A Good Love Story

by TerryLema

I love a good love story, don’t you? One that always makes me cry is the story of Ruth and Boaz.  Boaz was a wealthy older man who had it all. Ruth, a widow, a Moabite, had nothing. Yet Boaz and Ruth got together and the product of their marriage was Obed, the father of Jesse, the father of David. [Ruth 1-4]

Ruth and Boaz got together because Boaz performed the rite of the kinsman-redeemer. He stepped in and redeemed Ruth from her life of poverty, from her backbreaking work gleaning the fields for food for herself and her mother-in-law Naomi, and from her outcast status as a foreigner in the land of Israel. Boaz redeemed Ruth and moved her from obscurity into the very lineage of King David.
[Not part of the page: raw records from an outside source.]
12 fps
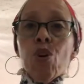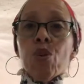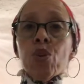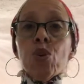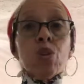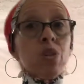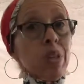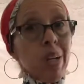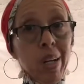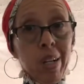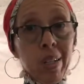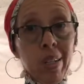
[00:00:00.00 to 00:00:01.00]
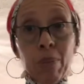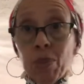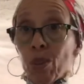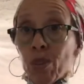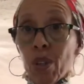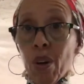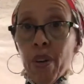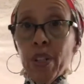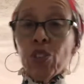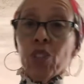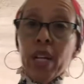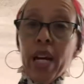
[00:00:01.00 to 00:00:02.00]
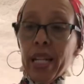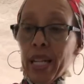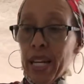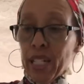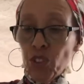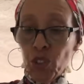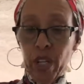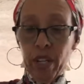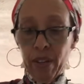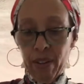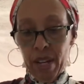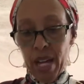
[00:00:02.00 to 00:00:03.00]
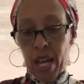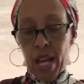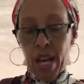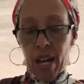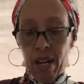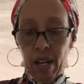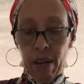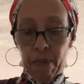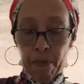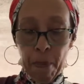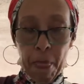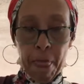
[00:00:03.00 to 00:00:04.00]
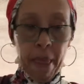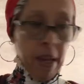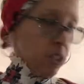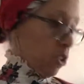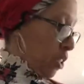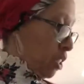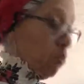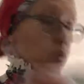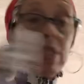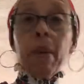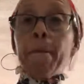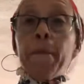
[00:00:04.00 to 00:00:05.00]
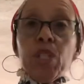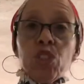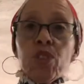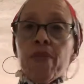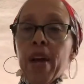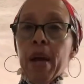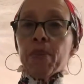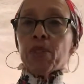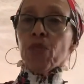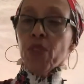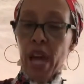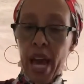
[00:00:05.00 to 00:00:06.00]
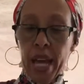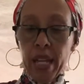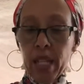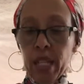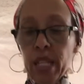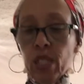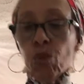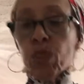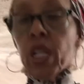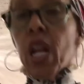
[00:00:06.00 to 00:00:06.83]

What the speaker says: although good luck, I'm so sorry, should have got it last year. There was a bunch of fabrics for that. This was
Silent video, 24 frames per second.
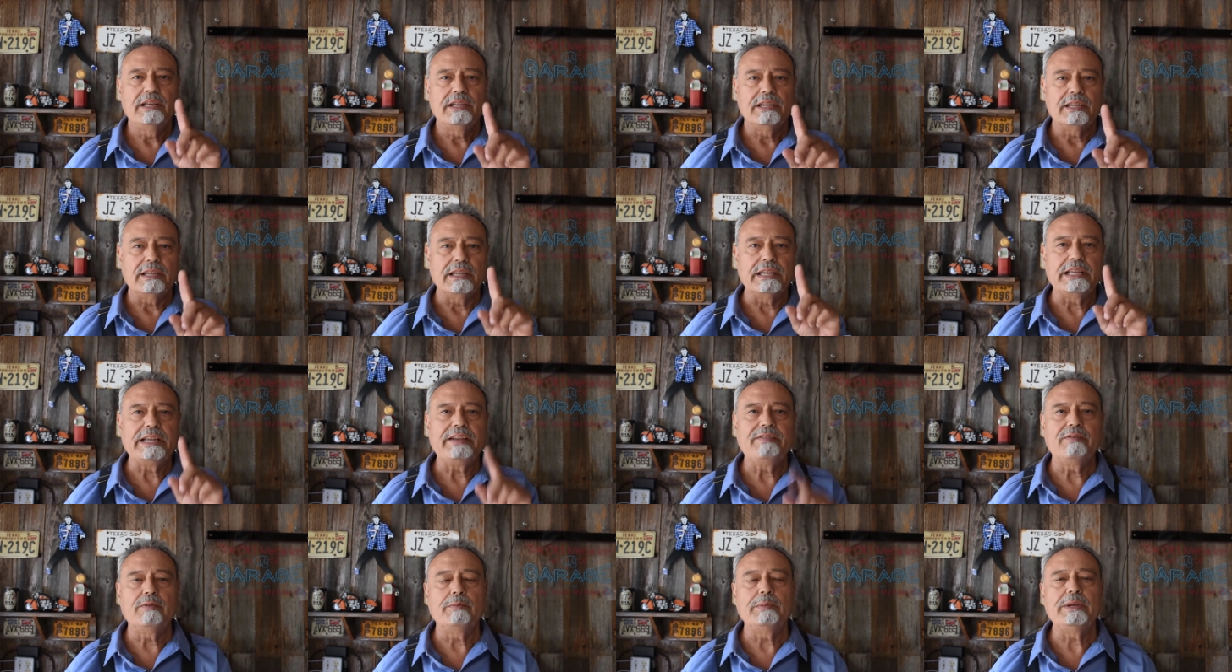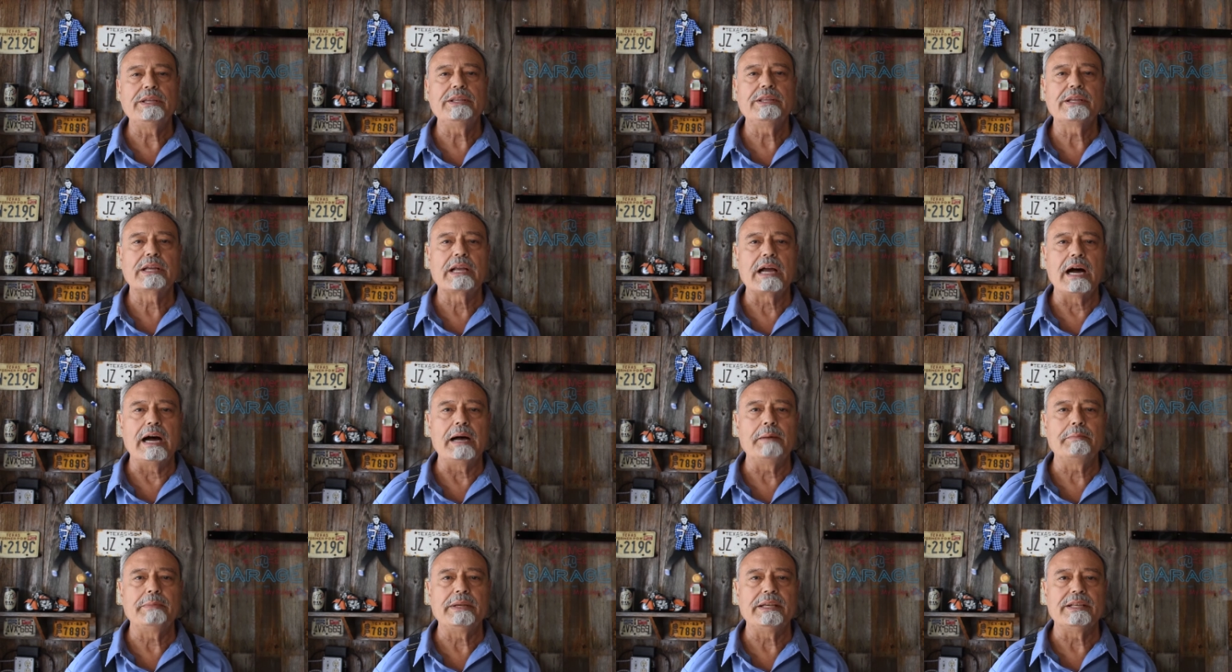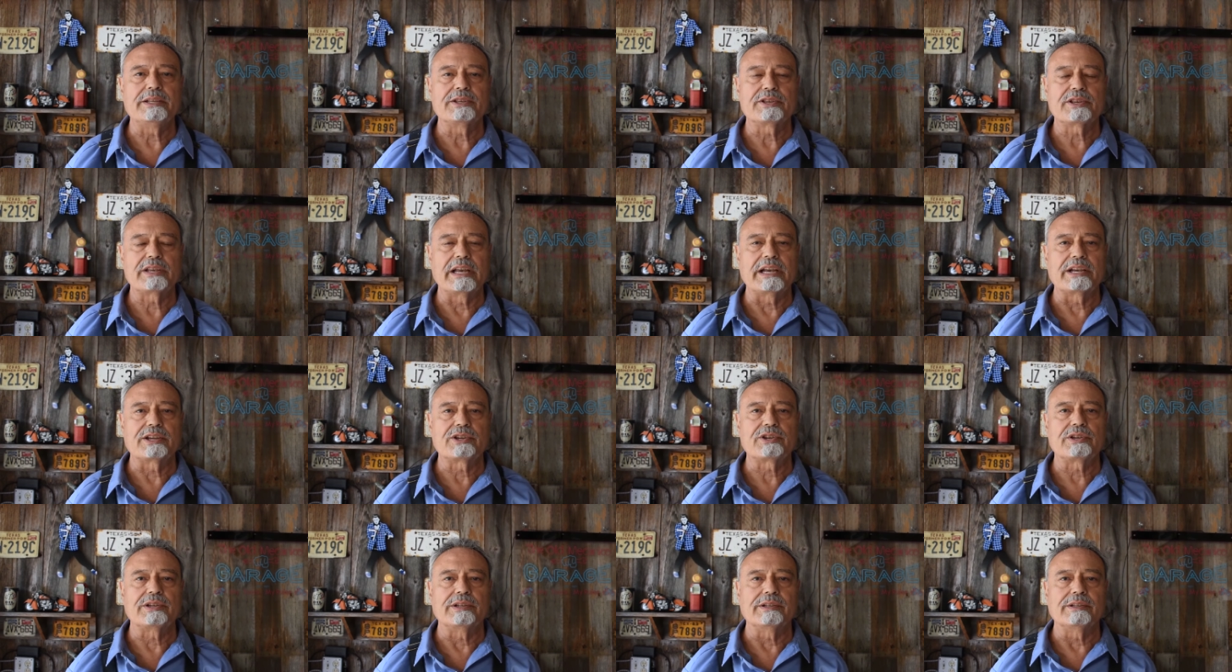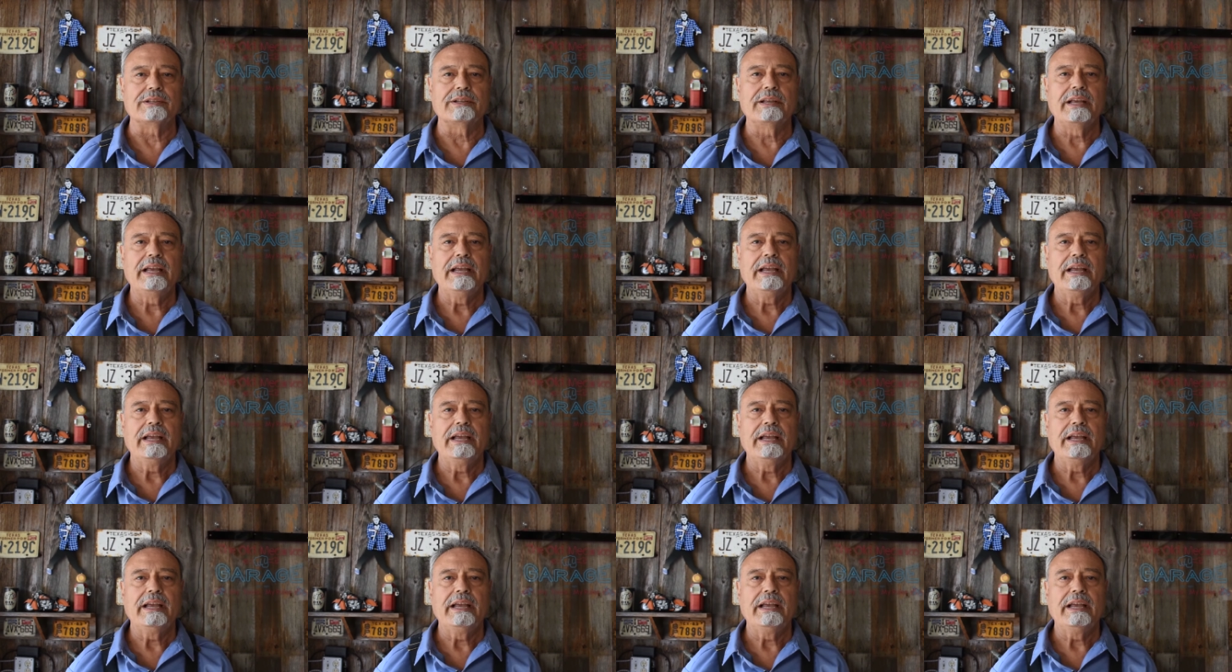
leave them in the comment section.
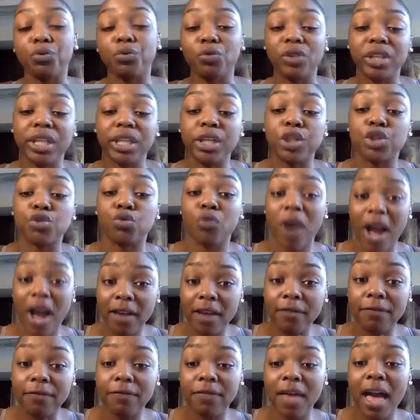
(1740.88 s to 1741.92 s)
really
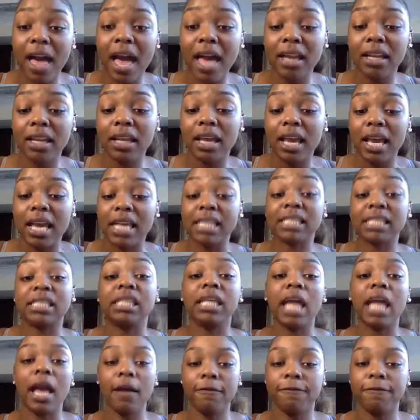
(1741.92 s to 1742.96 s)
drive that is
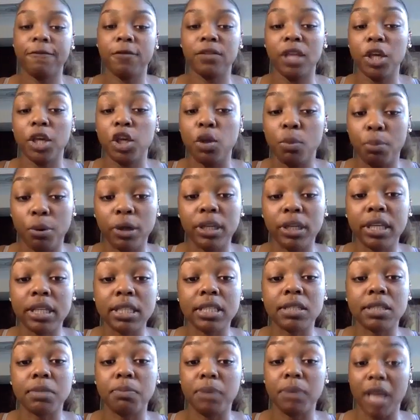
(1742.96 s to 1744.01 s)
the effort that you put
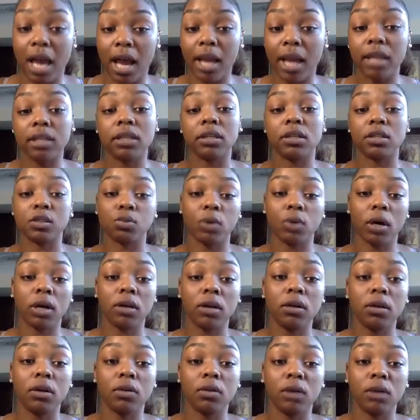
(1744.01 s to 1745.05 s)
into behind it as
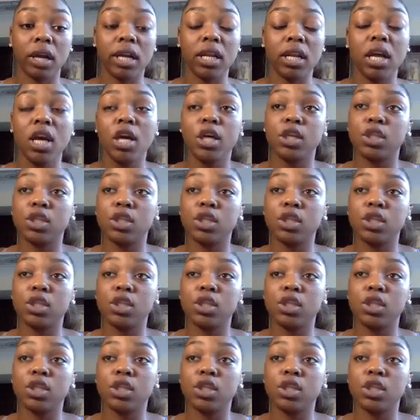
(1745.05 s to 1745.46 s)
well right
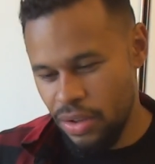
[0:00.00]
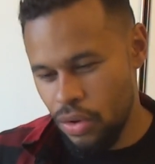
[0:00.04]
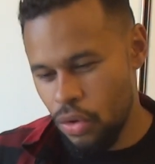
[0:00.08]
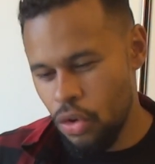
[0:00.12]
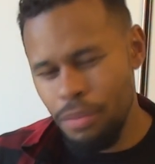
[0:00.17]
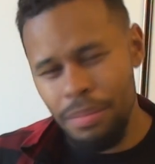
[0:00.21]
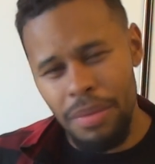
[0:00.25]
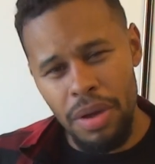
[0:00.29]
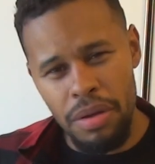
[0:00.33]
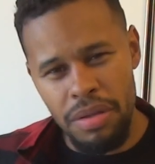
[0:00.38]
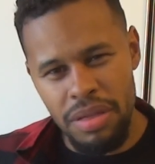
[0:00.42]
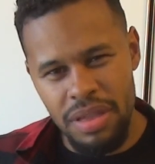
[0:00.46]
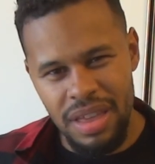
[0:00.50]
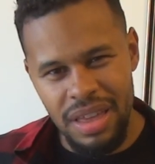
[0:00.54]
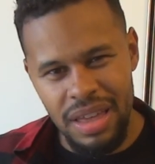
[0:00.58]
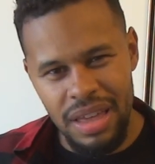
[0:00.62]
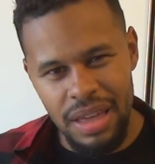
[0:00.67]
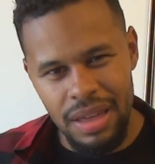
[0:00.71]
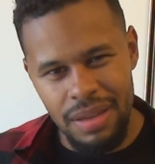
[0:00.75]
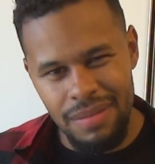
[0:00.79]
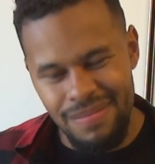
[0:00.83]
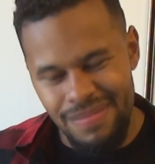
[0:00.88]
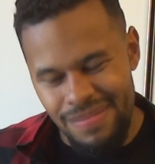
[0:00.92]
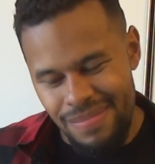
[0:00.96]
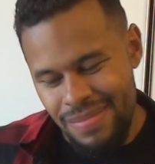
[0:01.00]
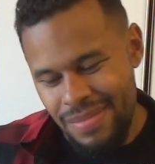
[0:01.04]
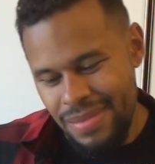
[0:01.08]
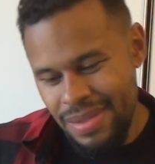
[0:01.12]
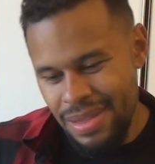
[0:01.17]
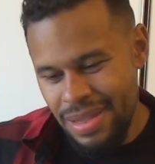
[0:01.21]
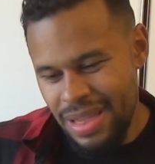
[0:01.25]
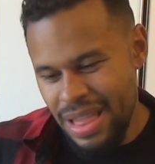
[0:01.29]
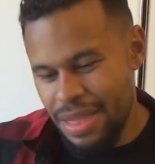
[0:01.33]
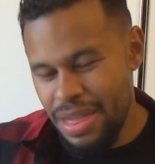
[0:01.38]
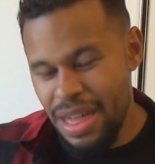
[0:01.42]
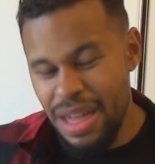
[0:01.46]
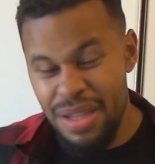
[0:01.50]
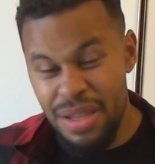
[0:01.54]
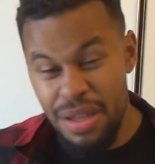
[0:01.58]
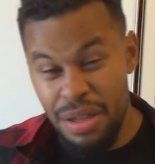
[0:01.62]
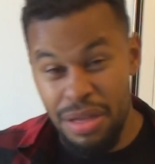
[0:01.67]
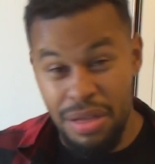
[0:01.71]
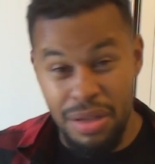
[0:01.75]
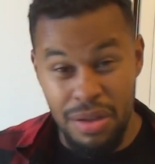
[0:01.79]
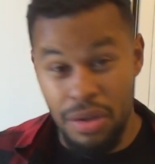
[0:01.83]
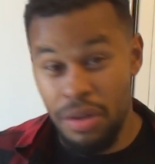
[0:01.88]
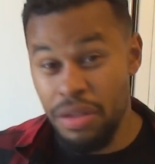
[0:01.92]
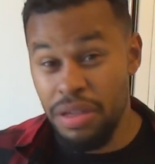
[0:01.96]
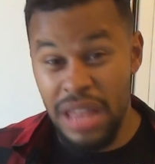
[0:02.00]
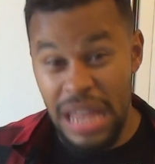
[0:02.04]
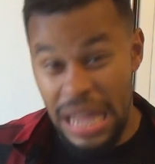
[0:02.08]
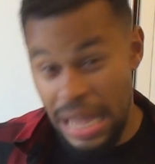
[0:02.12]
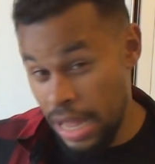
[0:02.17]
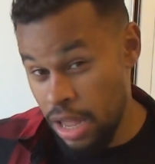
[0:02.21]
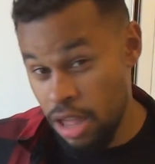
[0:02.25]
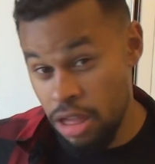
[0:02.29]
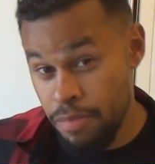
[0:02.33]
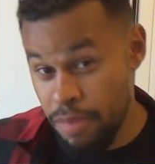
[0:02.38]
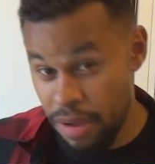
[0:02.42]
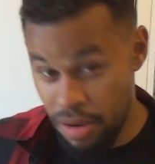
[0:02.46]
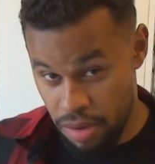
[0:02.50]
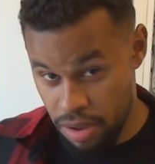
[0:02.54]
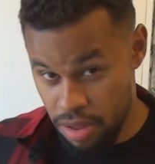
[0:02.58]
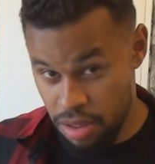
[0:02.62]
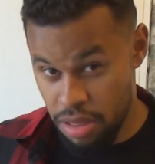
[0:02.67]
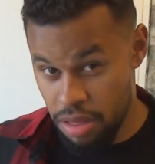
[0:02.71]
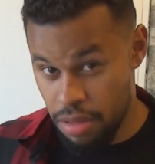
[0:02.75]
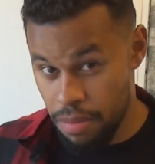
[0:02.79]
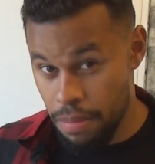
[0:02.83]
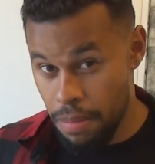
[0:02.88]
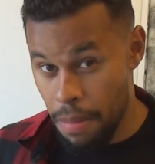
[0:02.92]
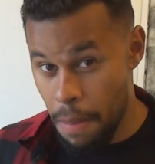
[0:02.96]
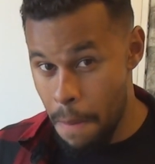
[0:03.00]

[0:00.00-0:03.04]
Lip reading: almost, let's say, disgusting experience.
Now that’s a good love story.

God provided in the law for redemption. (“Ga’al,” is to redeem, to ransom, to avenge, to act as a kinsman.) When a person became bankrupt, so poor that he had to sell his goods, his family, his very person, the law made provision for redemption. He could get himself out of debt, out of slavery, if possible, but if not, his near relative, his kinsman, could perform that function.

In the law of the kinsman-redeemer, God gave a beautiful picture of His own work of redemption. Over and over in the Old Testament, God refers to Himself as Redeemer and refers to His work of Redemption. It is not only physical redemption that is contained in “ga’al,” but also spiritual redemption. [Psalms 69:18, 103:2-4.]

Redemption by our God is His love story to us. It’s Ruth, at the feet of Boaz, knowing she has no other recourse, no other way out of a life of backbreaking pain and poverty. It’s us at the feet of Jesus, kneeling by the Cross of our Kinsman-Redeemer, knowing no other recourse, no other way out of a life of soul-breaking pain and spiritual poverty. Ah, what a great love story!